Dataset entries:
⟨
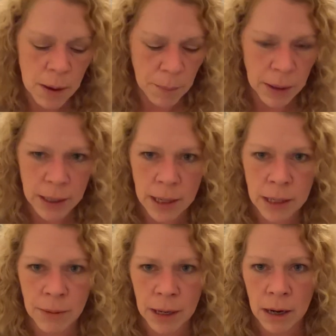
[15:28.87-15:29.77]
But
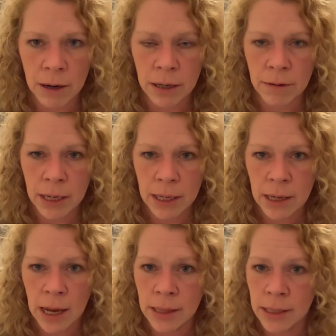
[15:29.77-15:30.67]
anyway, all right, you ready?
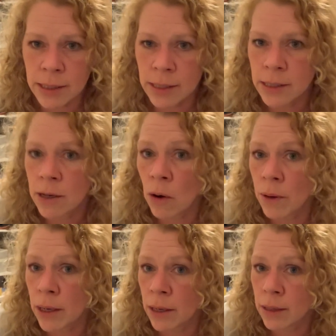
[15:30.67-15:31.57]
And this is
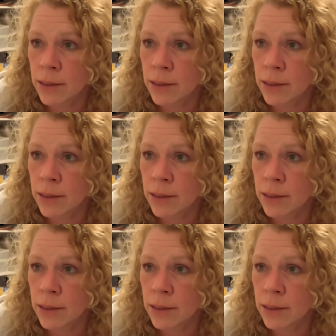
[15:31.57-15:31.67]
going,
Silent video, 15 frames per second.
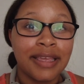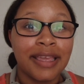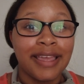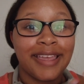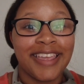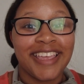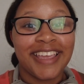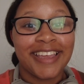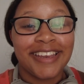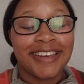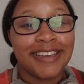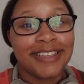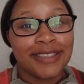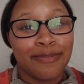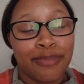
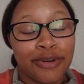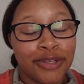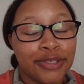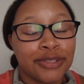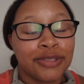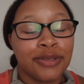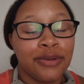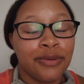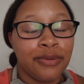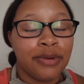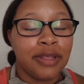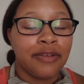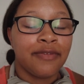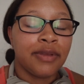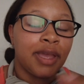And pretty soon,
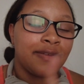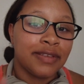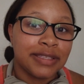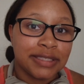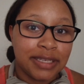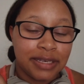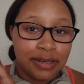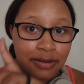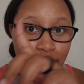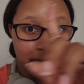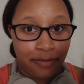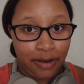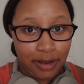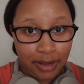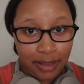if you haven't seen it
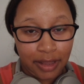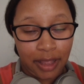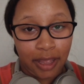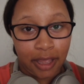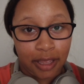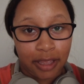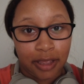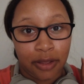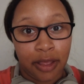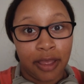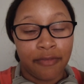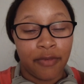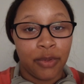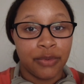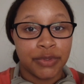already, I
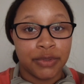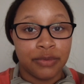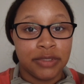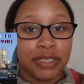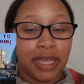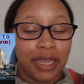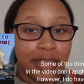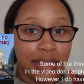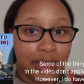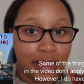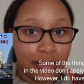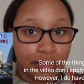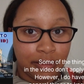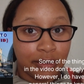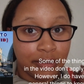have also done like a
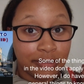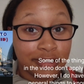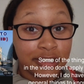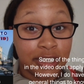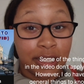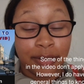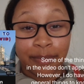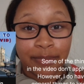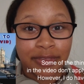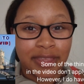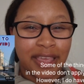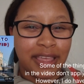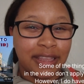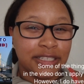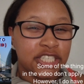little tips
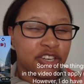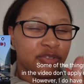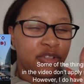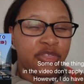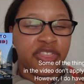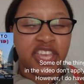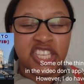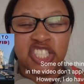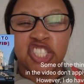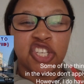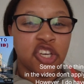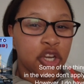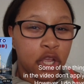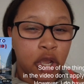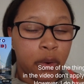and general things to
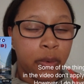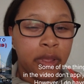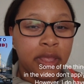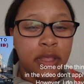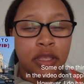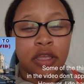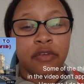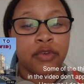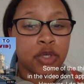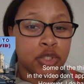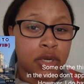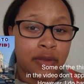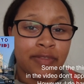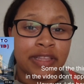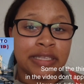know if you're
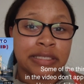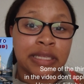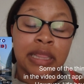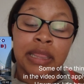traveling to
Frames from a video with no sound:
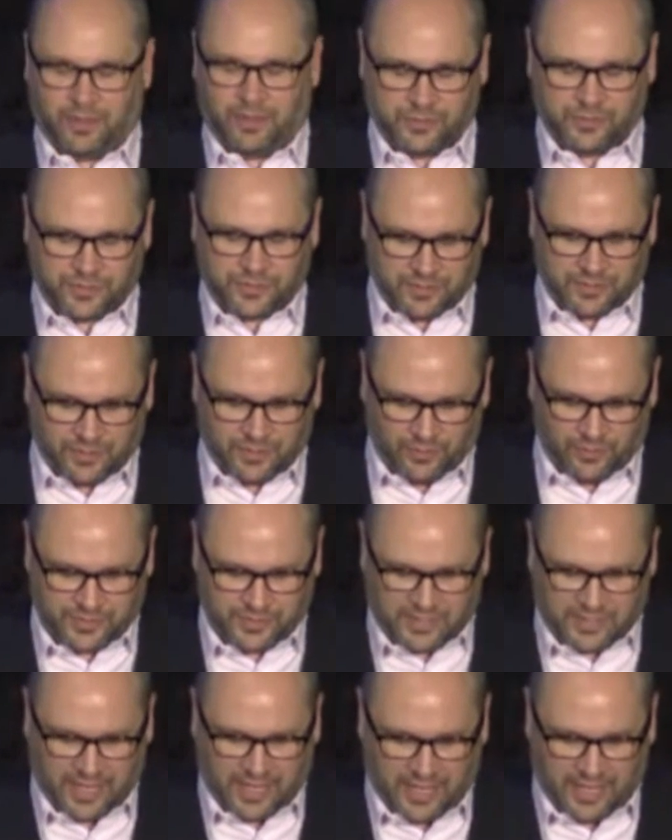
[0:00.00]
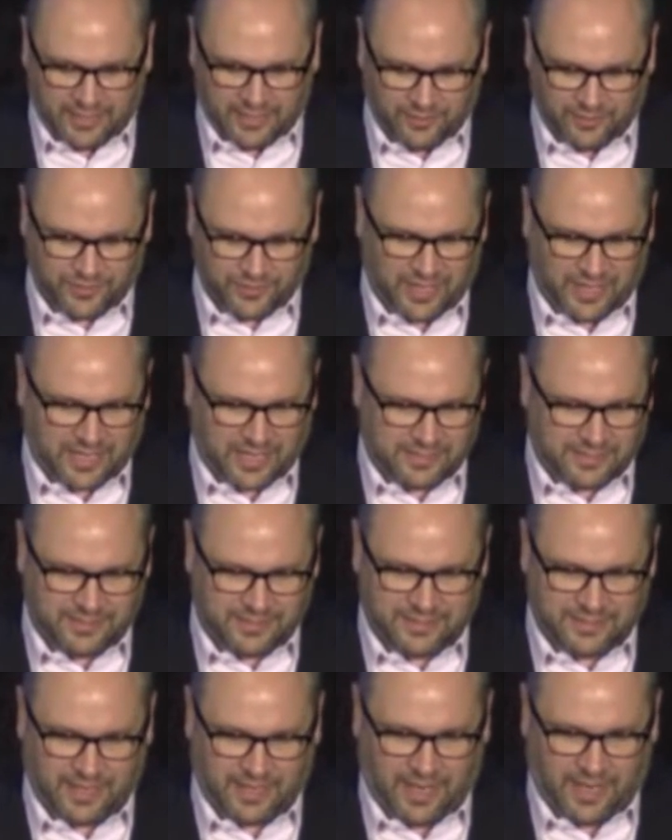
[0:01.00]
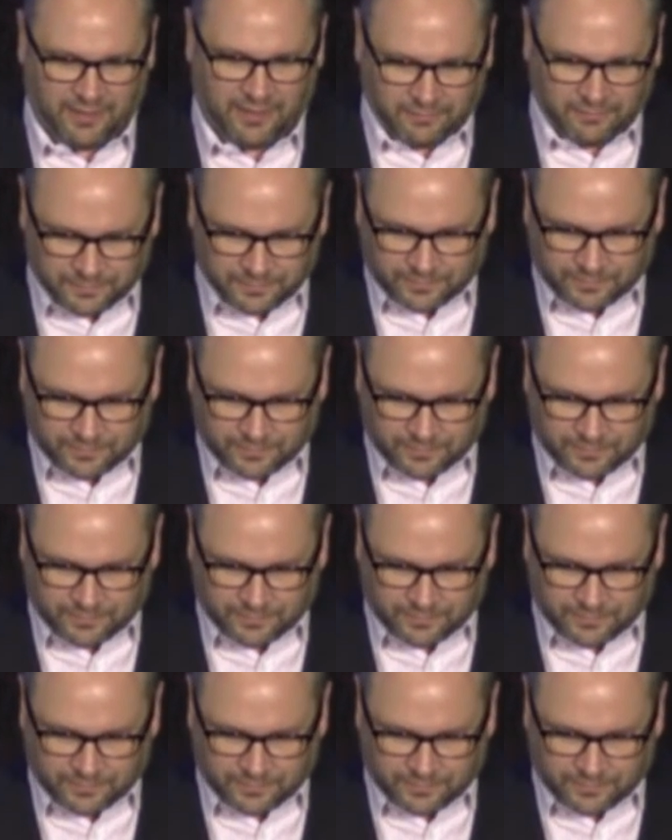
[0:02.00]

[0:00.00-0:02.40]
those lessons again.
⟩
Work to be completed: Your answer must be an exact copy of the records above, with no pictures included.

Solution below:
[15:28.87-15:29.77]
But
[15:29.77-15:30.67]
anyway, all right, you ready?
[15:30.67-15:31.57]
And this is
[15:31.57-15:31.67]
going,
Silent video, 15 frames per second.
And pretty soon,
if you haven't seen it
already, I
have also done like a
little tips
and general things to
know if you're
traveling to
Frames from a video with no sound:
[0:00.00]
[0:01.00]
[0:02.00]

[0:00.00-0:02.40]
those lessons again.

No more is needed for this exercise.